By Ian Swanson - 03/30/11 02:08 PM EDT
Obama issues veto threat over union measure in FAA bill
A government shutdown would have a negative impact on the U.S. economy and could sweep away the recovery’s momentum, business leaders warned Wednesday.
Officials from the Business Roundtable offered the warning during a press call highlighting the group’s first-quarter CEO survey, which paints a positive outlook for the economy’s future.
The survey of BRT members, who account for $6 trillion in annual revenues, forecast increased sales and hiring by businesses over the next six months. The report pointed to rising confidence among business leaders that the U.S. economic recovery is moving ahead at full steam.
Ivan Seidenberg, the business group’s chairman, said even a short shutdown would put this prospect at risk.
“I don’t think any of the CEOs would welcome a government shutdown,” said Seidenberg, also the CEO and chairman of Verizon Communications.
CEOs surveyed for Wednesday’s report were not asked to anticipate a shutdown, and Seidenberg warned the positive results would “need to be cast aside” if there were a government shutdown.
Both parties say they want to avoid a shutdown, and Republicans and Democrats took a step toward avoiding one on Wednesday when Speaker John Boehner (R-Ohio) asked staff on the House Appropriations Committee to begin negotiations with their Senate counterparts.
The move was seen as a signal that Republicans and Democrats had agreed on a top-line number for the spending cuts, since House Appropriations Chairman Hal Rodgers (R-Ky.) had said the discussions would only take place with such an agreement.
Republicans want to cut $61 billion in spending, while Democrats this week signaled a new offer that would include $30 billion in cuts.
GOP leaders in the House face intense pressure from conservative lawmakers to insist on the $61 billion in cuts, as well as policy language that would defund the new healthcare law and Planned Parenthood. It’s unclear whether they’ll be able to win support from their conference for an agreement that falls short of those demands.
Some Tea Party groups welcome a shutdown and say the GOP should not budge on its demands to cut $61 billion in funding, or on its policy demands. Tea Party Patriots will hold a rally at the Capitol on Thursday that is intended to put some steel in the spine of Republicans who may be thinking of negotiating a compromise.
Seidenberg said problems for business from a shutdown would run from contracts being postponed to disruptions in the supply chain. He also said companies could have a hard time getting approvals for various licenses approved by the government.

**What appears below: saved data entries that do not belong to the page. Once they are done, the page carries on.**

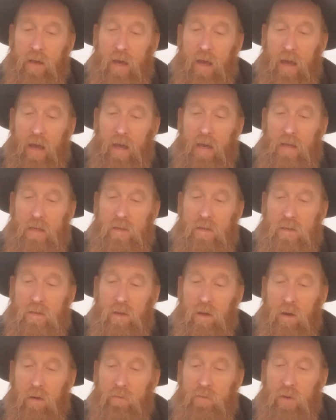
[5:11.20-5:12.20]
hairs
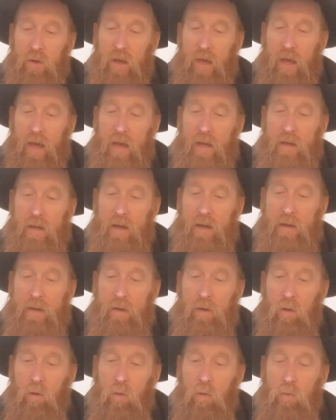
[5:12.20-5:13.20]
of your head are
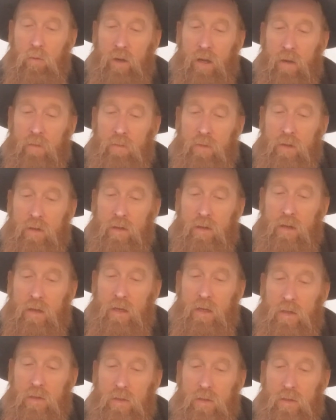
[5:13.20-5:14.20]
all numbered.
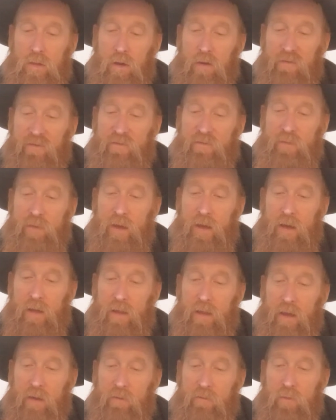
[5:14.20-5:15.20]
Do not fear,
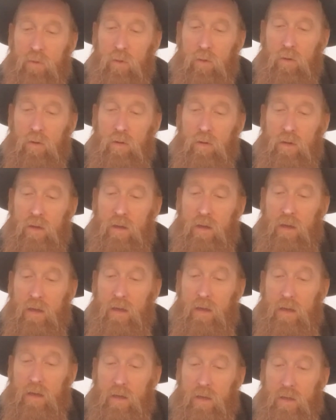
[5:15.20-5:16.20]
therefore,
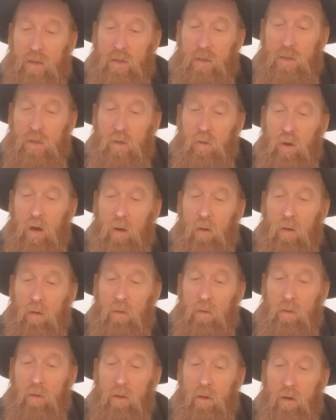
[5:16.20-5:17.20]
you are
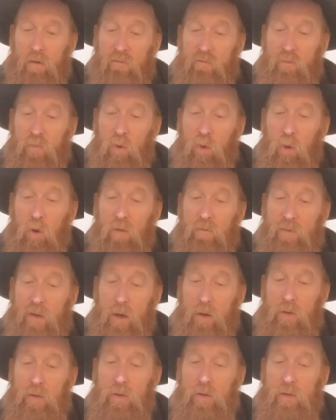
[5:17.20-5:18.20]
of more
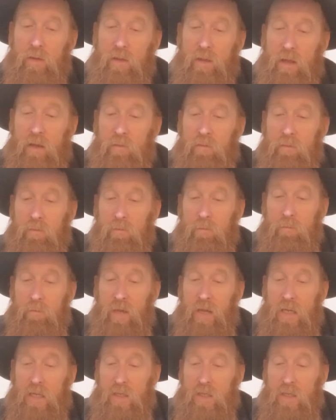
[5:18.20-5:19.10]
value than many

Business Roundtable President John Engler said business would also face the danger of the “law of unintended consequences.”
Interest rates could rise because of a shutdown, and there could be turmoil in financial markets, according to Engler, a former Republican governor of Michigan.
Given the turmoil in the world, from upheaval in the Middle East to the nuclear disaster in Japan, Engler said, it would not be a good time for the U.S. government to step out of the business arena.
The problems for businesses, and the uncertainties for financial markets, are among the reasons Republicans and the White House will want to reach a deal.
Engler and Seidenberg said their intention is not to get in the middle of the fierce partisan battle.
“We don’t want to get into the middle of negotiations, but encourage both sides to [reach an agreement],” Seidenberg said. Engler also said businesses agree on the need for the U.S. to deal with its deficit, which holds risks for BRT members.
But the two made it clear businesses will feel the pain of a shutdown, as will their workers.
The BRT survey itself forecast increased sales, hiring and growth by businesses in the next six months.
Eighty-nine percent of the respondents to the survey said they expected to increase hiring or keep their workforce stable in the next six months. This news comes ahead of Friday’s highly anticipated report on March employment from the Labor Department. Unemployment dropped to 8.9 percent in February.
Seidenberg said the steady flow of capital investment seen in repeated BRT surveys suggests there will be a jump in hiring. Engler pointed to growth in the automotive sector, which he noted has added shifts to some assembly lines. While increased productivity after the recession initially ate into job growth, he said there comes a point where companies simply have to hire workers to expand production.
The quarterly report from the Business Roundtable is the third positive report from the group in a month. It foresees 2.9 percent growth to national GDP, an increase from the 2.5 percent projected by a survey from the fourth quarter of 2010.